Stored data
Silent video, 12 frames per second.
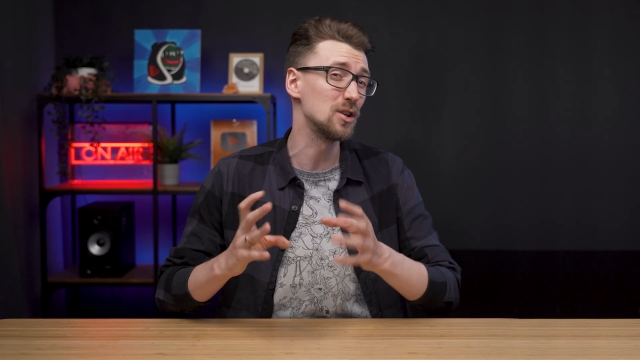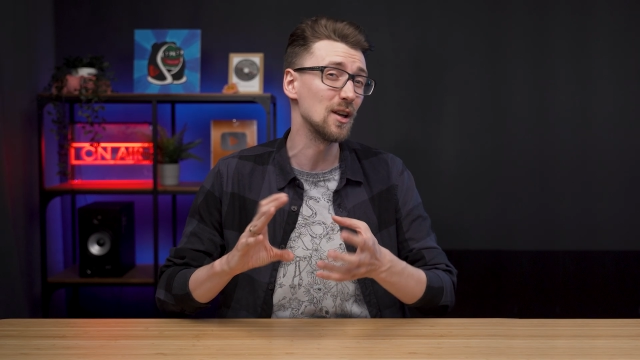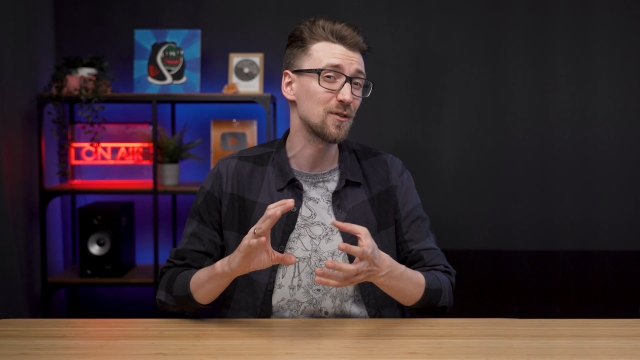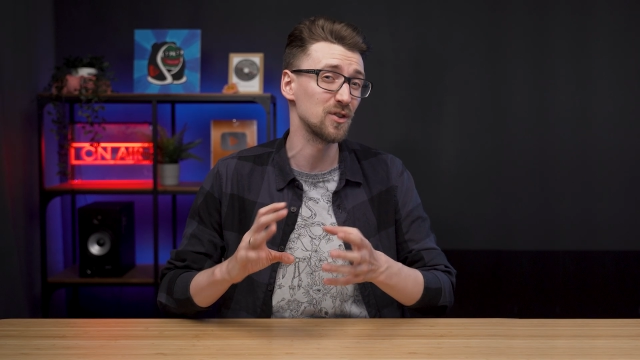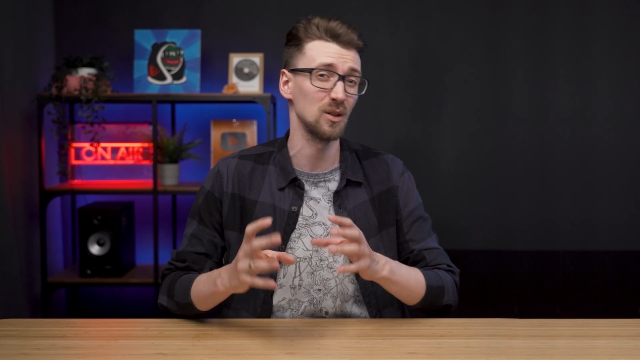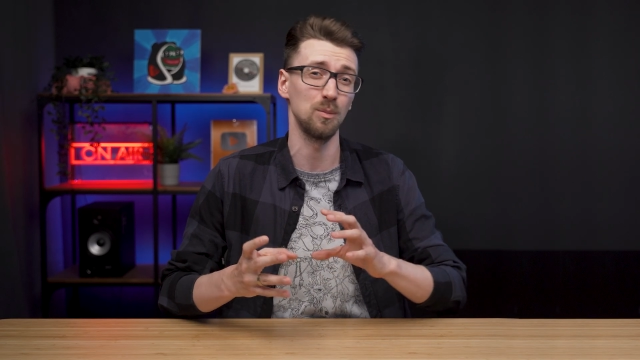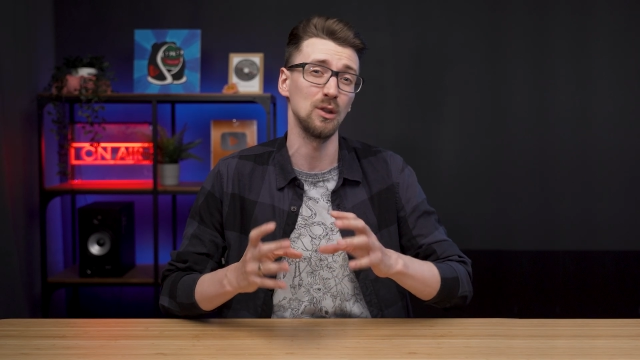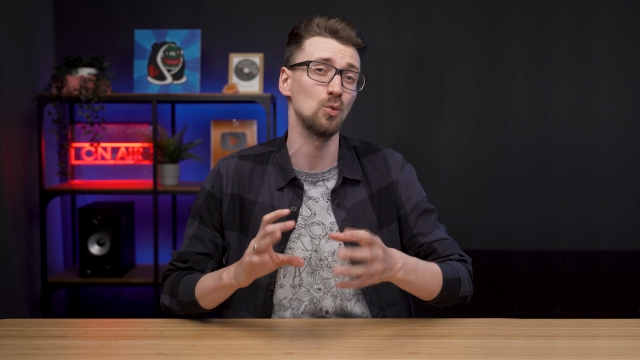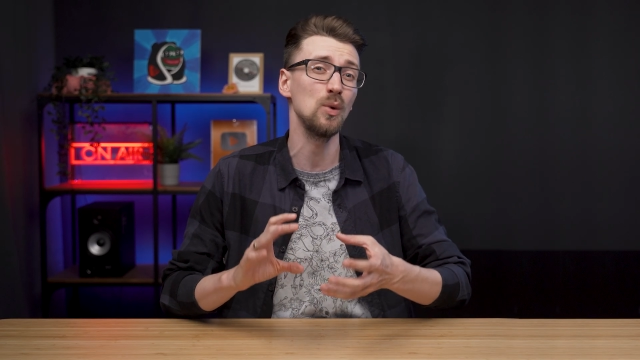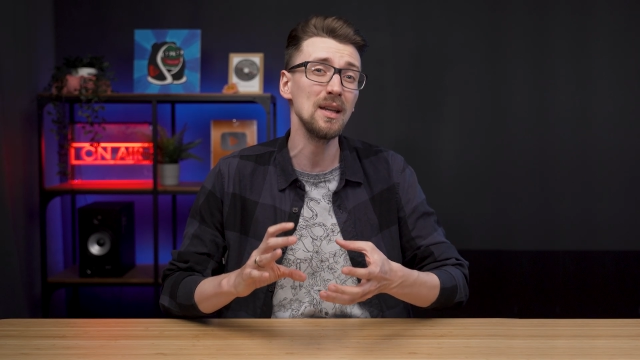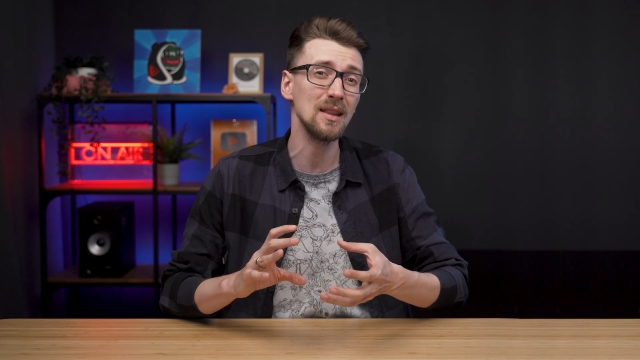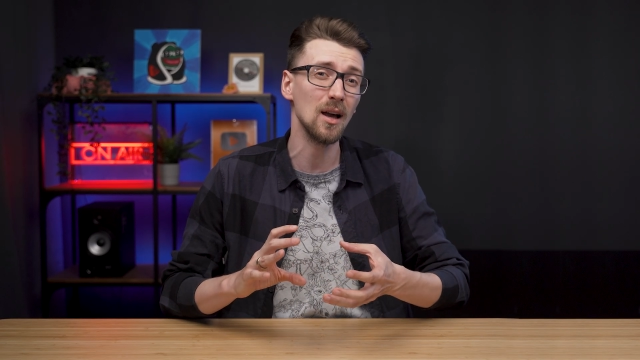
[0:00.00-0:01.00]
difference
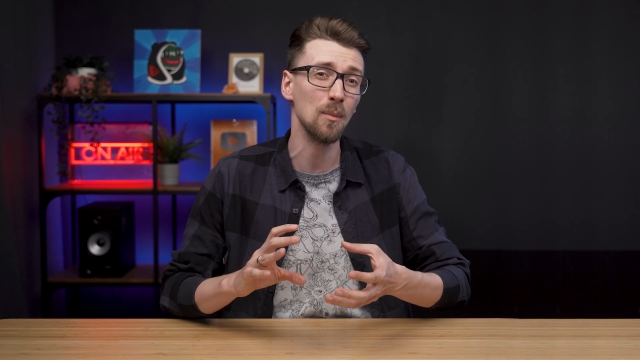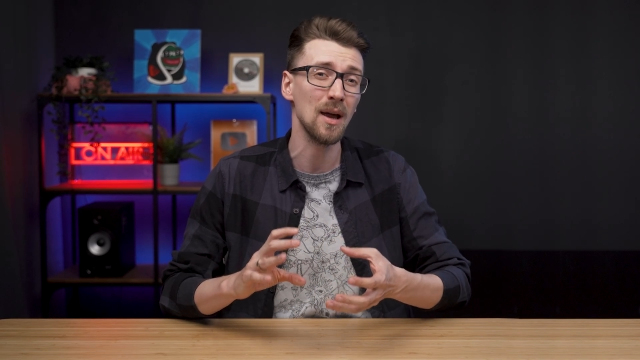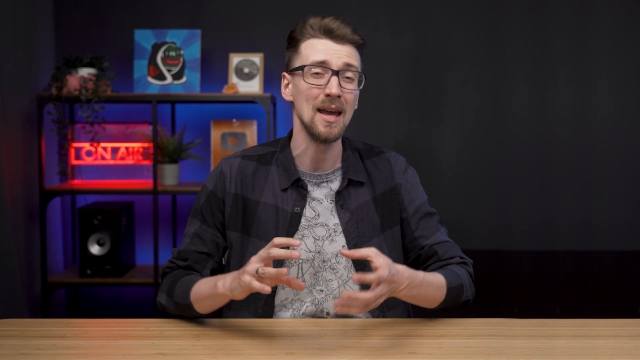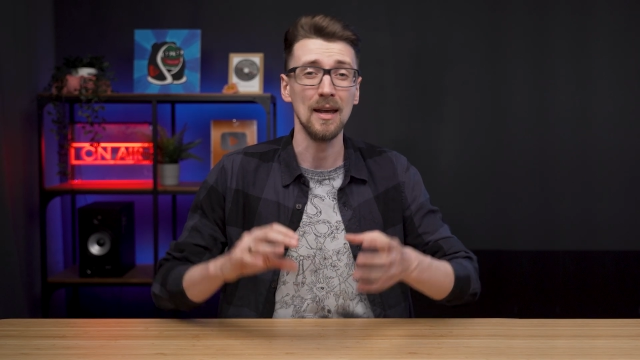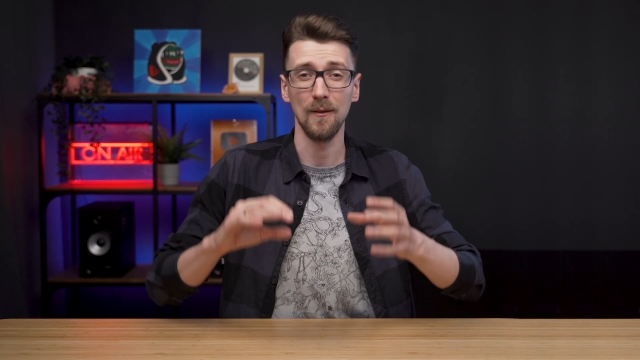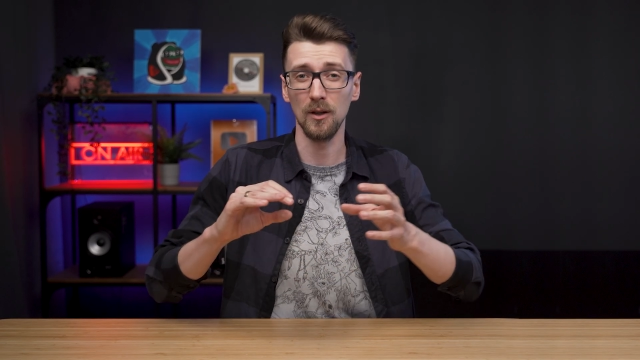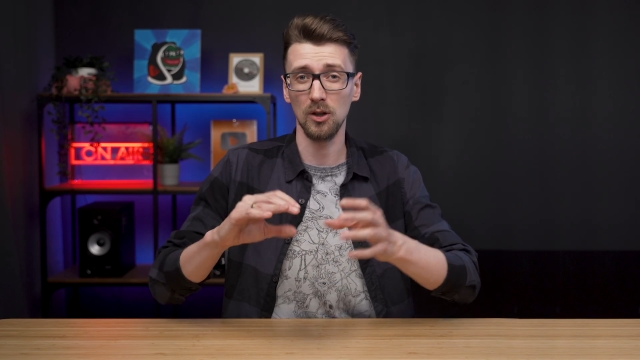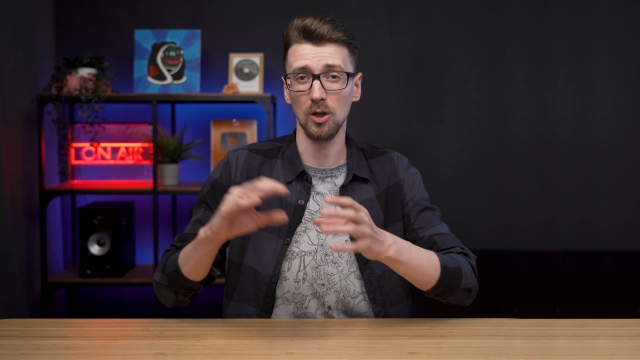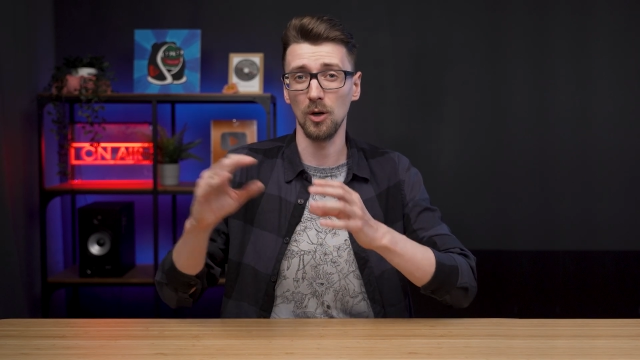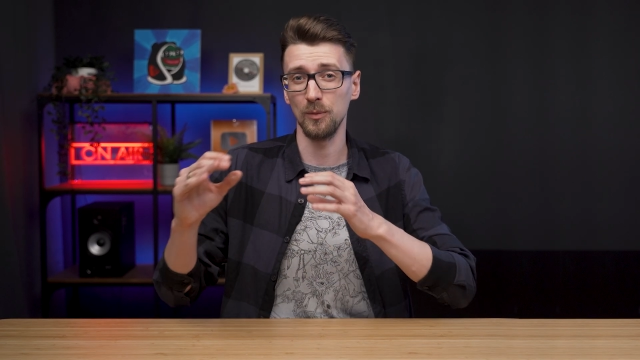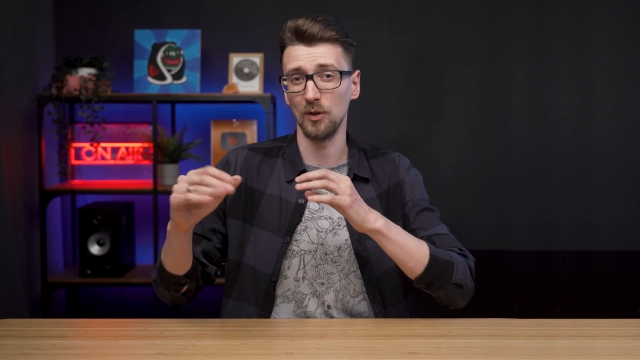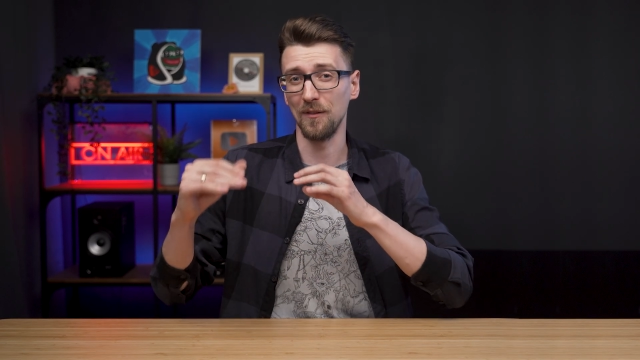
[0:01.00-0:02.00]
between them in
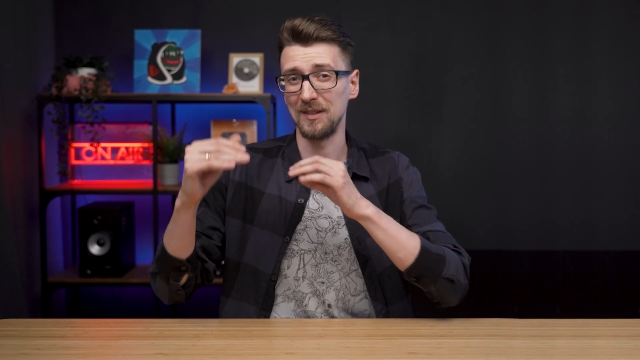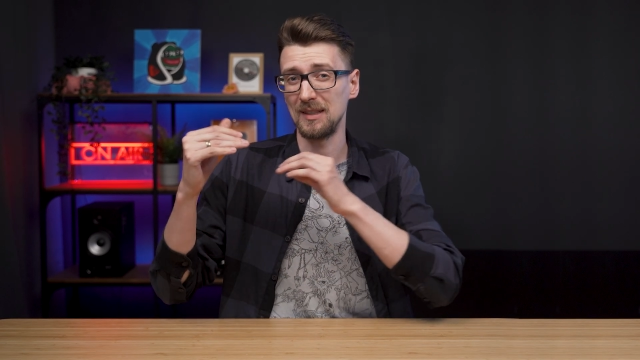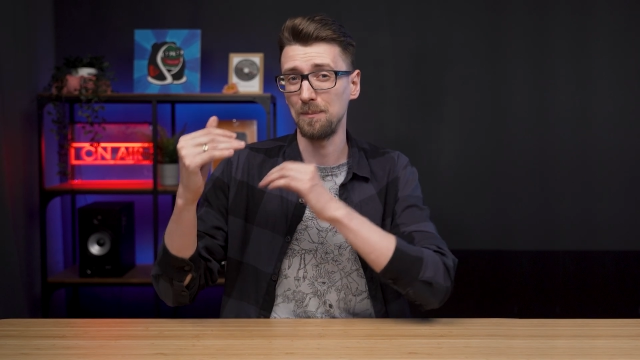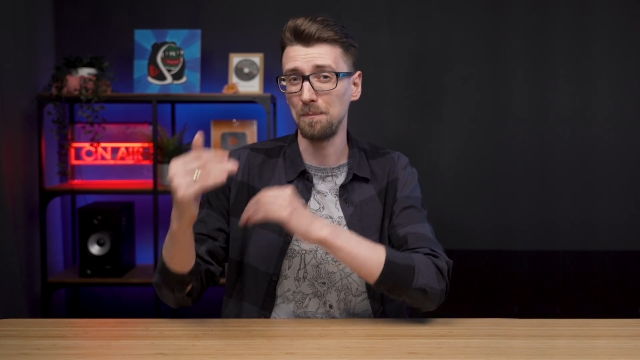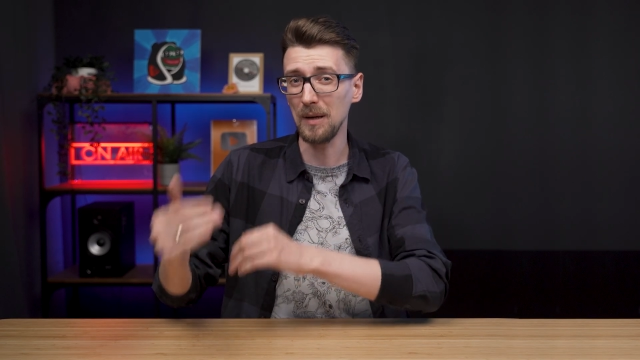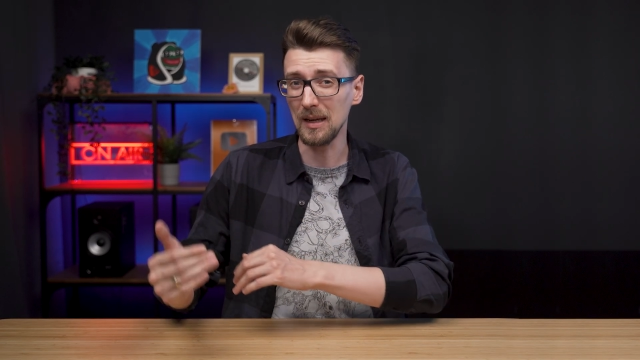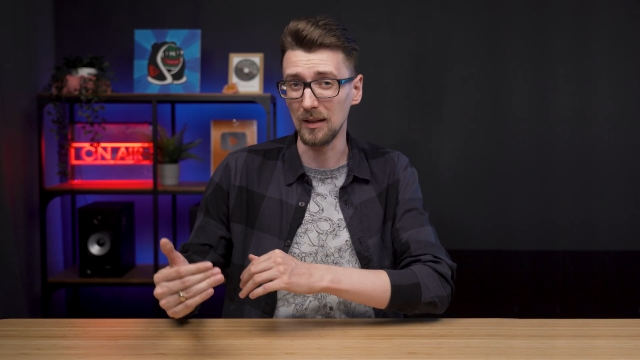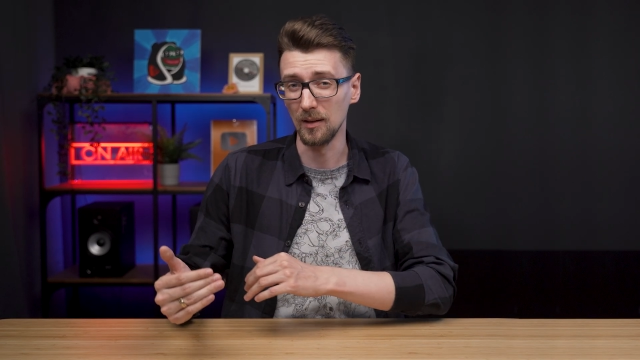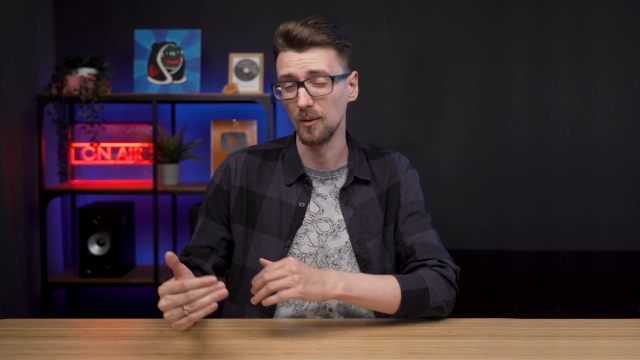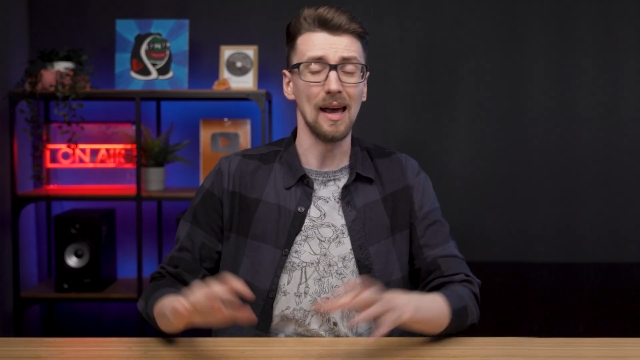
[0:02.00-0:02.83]
terms of speed.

- **YOUR INSTRUCTIONS**: Copy each entry exactly as written. Images should not appear in the copy.

- **RESPONSE AREA**:
Silent video, 12 frames per second.
[0:00.00-0:01.00]
difference
[0:01.00-0:02.00]
between them in
[0:02.00-0:02.83]
terms of speed.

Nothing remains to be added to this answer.